Atitude transdisciplinar implica em reconhecer a existência de diferentes níveis de realidade, regida por diferentes lógicas, é uma disposição a manter uma direção constante na travessia dos diferentes níveis de Realidade (social) e dos diferentes níveis de percepção (individual), diante de qualquer complexidade de situação ou dos acasos da vida (NICOLESCU et al, 2000). Afetividade e efetividade, atributos da atitude transdisciplinar, garantem a nossa competência de ação no mundo e na vida coletiva, enquanto povo, nação e humanidade (ALIATTI e BELTRÃO, 2005).

De acordo com Catalão (2005) “a atitude transdisciplinar demanda um olhar sem viseiras e uma escuta sensível capaz de fazer emergir a natureza encoberta do corpo que sente” (p.6).
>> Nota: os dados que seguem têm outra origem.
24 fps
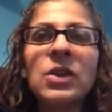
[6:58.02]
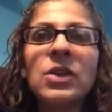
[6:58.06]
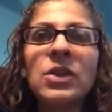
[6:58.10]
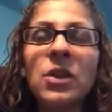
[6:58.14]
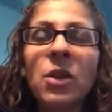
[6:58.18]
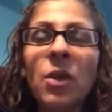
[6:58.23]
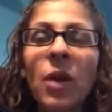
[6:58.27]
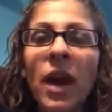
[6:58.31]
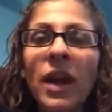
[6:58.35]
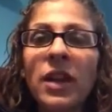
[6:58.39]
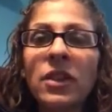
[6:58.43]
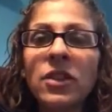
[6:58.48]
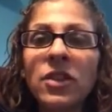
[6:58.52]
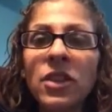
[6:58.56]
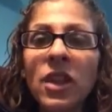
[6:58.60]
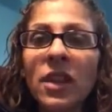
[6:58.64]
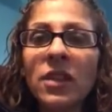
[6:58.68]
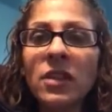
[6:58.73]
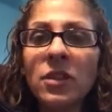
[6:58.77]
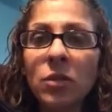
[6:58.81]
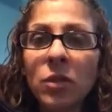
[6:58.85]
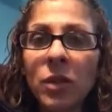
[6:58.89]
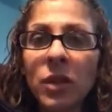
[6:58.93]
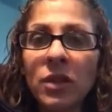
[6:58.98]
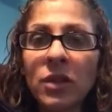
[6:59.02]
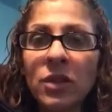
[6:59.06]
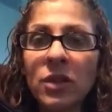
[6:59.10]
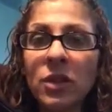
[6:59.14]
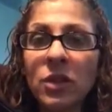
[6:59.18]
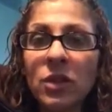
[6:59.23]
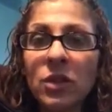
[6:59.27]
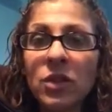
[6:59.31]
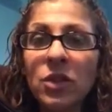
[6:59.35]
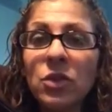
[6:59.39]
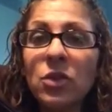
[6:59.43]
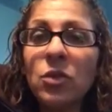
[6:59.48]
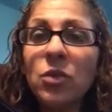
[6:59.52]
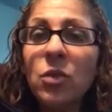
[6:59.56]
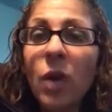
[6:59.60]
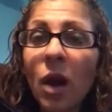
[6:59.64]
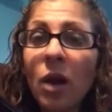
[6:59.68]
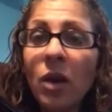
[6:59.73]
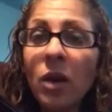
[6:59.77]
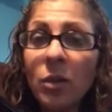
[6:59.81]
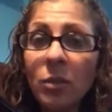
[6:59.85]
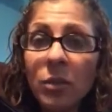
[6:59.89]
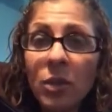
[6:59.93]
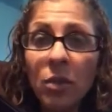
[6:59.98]
So I just wanted to
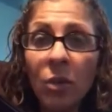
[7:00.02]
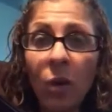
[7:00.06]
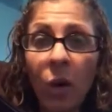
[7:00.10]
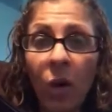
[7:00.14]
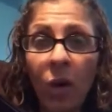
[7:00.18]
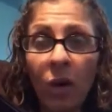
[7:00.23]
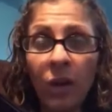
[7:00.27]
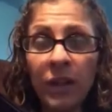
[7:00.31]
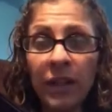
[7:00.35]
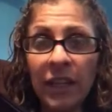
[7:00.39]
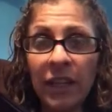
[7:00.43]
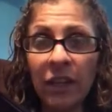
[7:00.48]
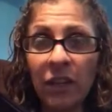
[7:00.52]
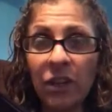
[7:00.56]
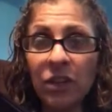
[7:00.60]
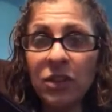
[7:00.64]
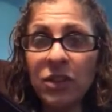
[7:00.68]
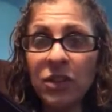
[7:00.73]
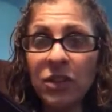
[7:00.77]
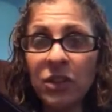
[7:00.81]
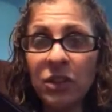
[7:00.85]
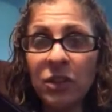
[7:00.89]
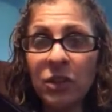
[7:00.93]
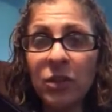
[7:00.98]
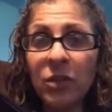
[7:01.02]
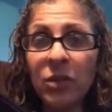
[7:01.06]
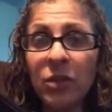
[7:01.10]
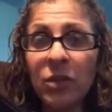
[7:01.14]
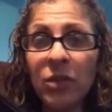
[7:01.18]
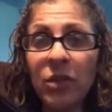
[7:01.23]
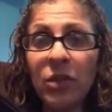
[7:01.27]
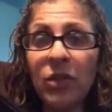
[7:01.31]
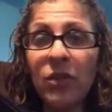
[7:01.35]
welcome you all here to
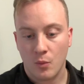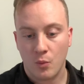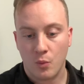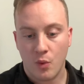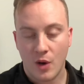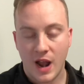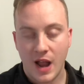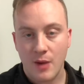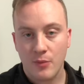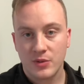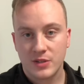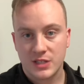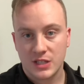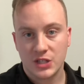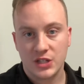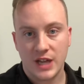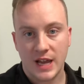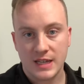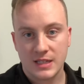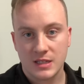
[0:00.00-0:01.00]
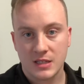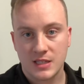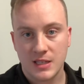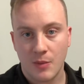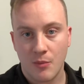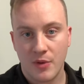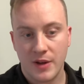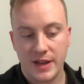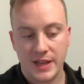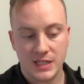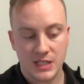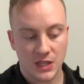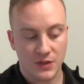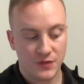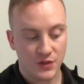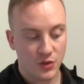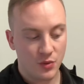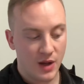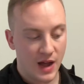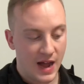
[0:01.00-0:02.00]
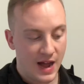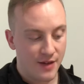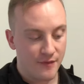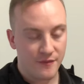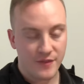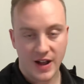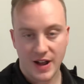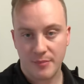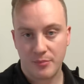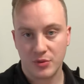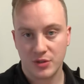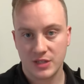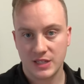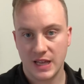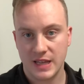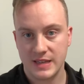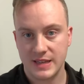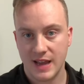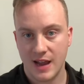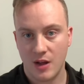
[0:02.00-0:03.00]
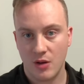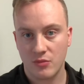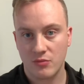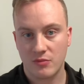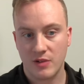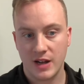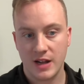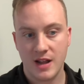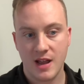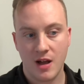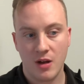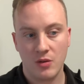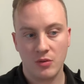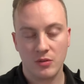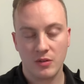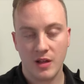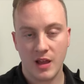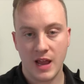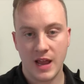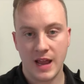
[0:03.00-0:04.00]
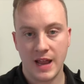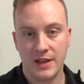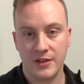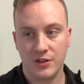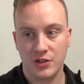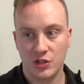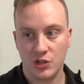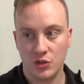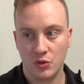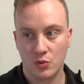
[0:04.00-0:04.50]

what I would suggest to someone is, if you have 5% down right now and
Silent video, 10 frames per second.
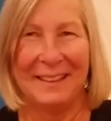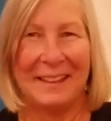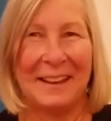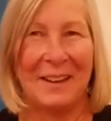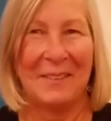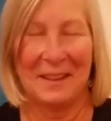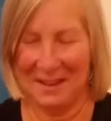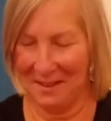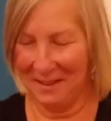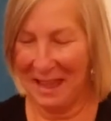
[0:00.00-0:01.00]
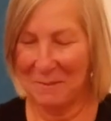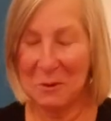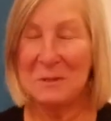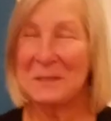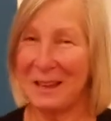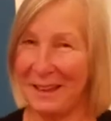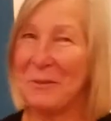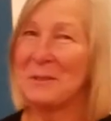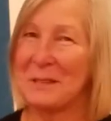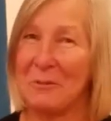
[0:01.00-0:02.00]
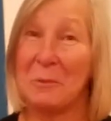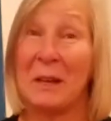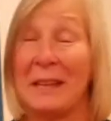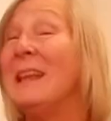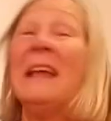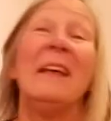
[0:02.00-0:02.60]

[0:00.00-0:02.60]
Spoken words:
There we go. Yeah, most everybody,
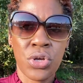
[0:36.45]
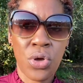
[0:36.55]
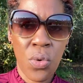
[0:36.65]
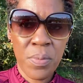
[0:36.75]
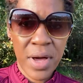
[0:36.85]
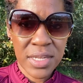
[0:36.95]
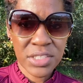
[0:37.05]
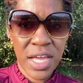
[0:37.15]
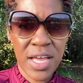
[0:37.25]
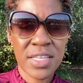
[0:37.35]
go
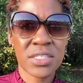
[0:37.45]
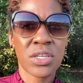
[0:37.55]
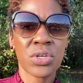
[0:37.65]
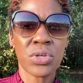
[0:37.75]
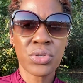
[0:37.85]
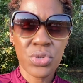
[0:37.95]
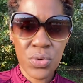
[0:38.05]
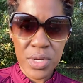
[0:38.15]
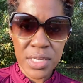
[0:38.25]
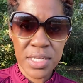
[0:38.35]
apologize, do it.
Ter um olhar aberto e uma escuta “sensível” diante dos processos de morrer e morte é dar significado e relevância a momentos decisivos da vida do outro e da nossa. É mostrar que ser humano é fazer a diferença na vida do outro, é entender que:

“O homem não acaba em seu passado, nem com ele, mas, ao invés, este se adentra em seu porvir; ele vive também em suas obras, de seus amores, na memória dos que o amam. E até por seu futurível, isto é, naquilo que planejou com convicção e que não pôde realizar” (EVALDO, 1984, p.18).
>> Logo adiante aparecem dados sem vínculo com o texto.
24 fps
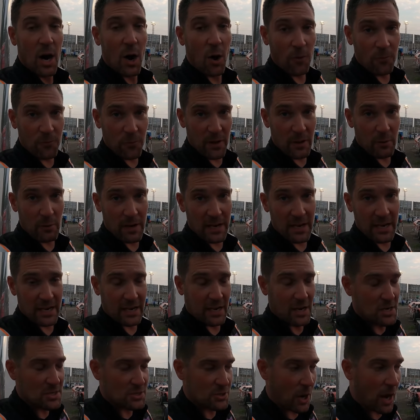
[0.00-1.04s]
Hopefully we
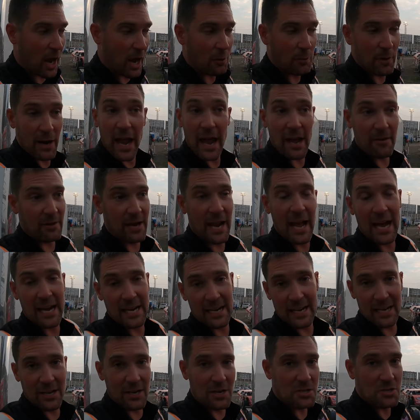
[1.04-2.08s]
get a good draw. We haven't
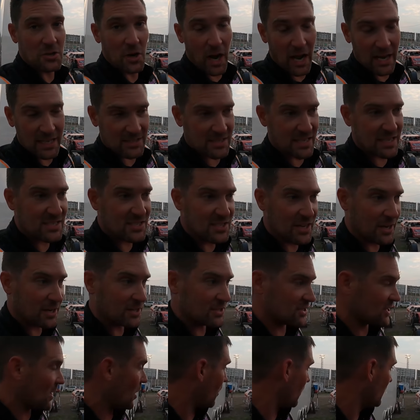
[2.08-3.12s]
had any good draws this
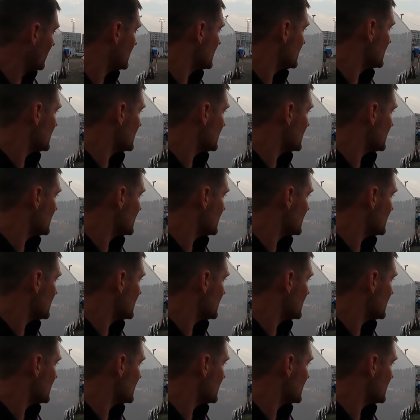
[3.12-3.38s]
year, so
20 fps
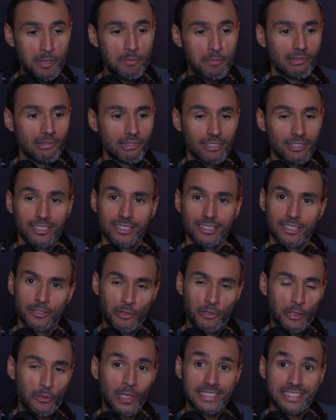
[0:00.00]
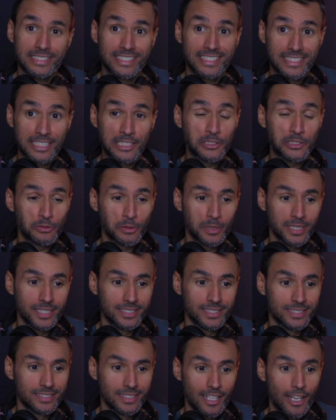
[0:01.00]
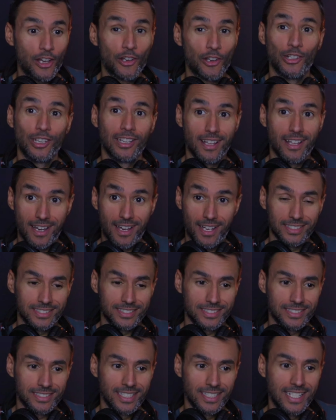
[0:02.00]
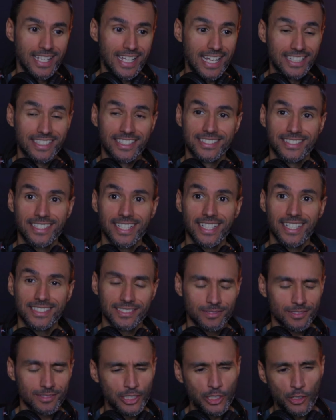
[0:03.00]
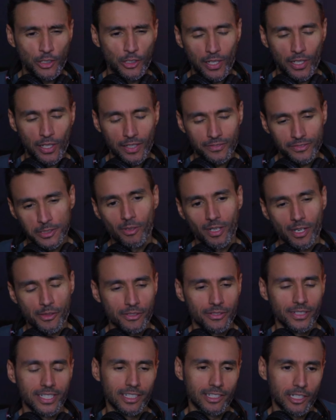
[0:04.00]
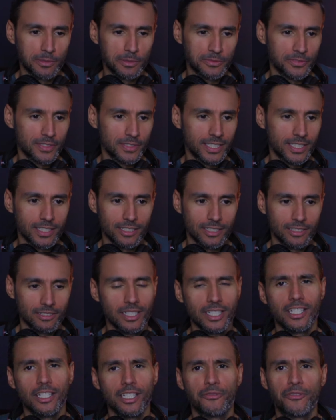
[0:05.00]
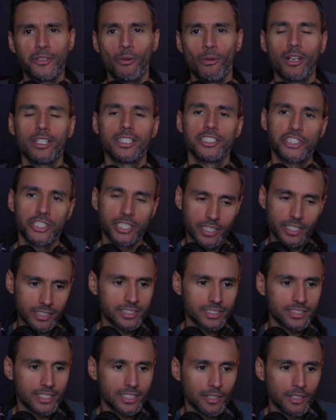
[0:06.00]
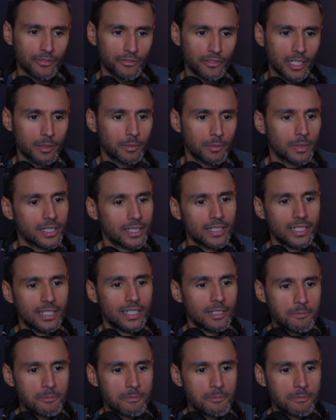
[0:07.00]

People requested this one a lot. And they said, you know, after the Brother in Arms video, if you want to cheer yourself up,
Possuir uma escuta sensível exige do professor um aprendizado novo, nada fácil, mas essencial nos dias atuais. Barbier (2004) afirma que conceber uma escuta sensível constitui a plena consciência do momento atual, seja em um gesto, seja em uma atividade diária, requer um distanciamento da teoria e conceitualização, no entanto exige uma representação imaginária sobre o mundo, como também um desejo de realizar algo. Dessa forma, a escuta atinge um estado de máxima atenção para o que está sendo exposto.

Falar de uma escuta sensível diante do morrer e da morte na educação, significa uma mudança de postura dos educadores, uma atitude madura e aberta aos novos conhecimentos. A aceitação na complementaridade dos conhecimentos, fora do seu campo de domínio e a busca e criação de novas maneiras de agir, respeitando as diferenças em sua totalidade, ou seja, cultura, tradição e religião, reconhecendo e buscando a harmonia entre os diferentes níveis de realidade e de percepção, regido por diferentes lógicas.

Ao escutar o aluno, com seus medos, indagações sobre o morrer e a morte, o professor vai além da disciplinaridade, liberando o aluno a romper com a dicotomia entre o cognitivo e o afetivo. Refletir sobre a realidade vivida dos alunos, valoriza-se cada um, em particular, e possibilita um diálogo aberto e plural das necessidades que esses alunos apresentam.

Repensar uma mudança educacional que se valorize uma atitude transdisciplinar diante do morrer e da morte deve ter como fundamental essa valorização da escuta sensível do professor aos desejos dos alunos, os quais aprenderão a conviver com as fatalidades da vida, a conviver melhor com o outro, a respeitar a interioridade sua e do próximo, respondendo ao chamado da sua subjetividade, por meio da afetividade, a intuição e a espiritualidade.

Na parte a seguir, aborda-se o tema luto, pois da mesma forma das atitudes diante do morrer e da morte, o luto foi sendo encarado de diversas maneiras no decorrer da história. Atualmente, em geral, os enlutados vivenciam a dor da perda sozinhos, já que os conhecidos preferem se afastar do acontecimento da morte, recalcando a dor da perda ao invés de manifestá-la. Para Mannoni (1995), o luto, da forma que é concebido nos dias atuais, não é mais, somente, uma homenagem aos que se foram, mas sim uma maneira de proteção aos que ficam, confrontando-se com a morte dos seus.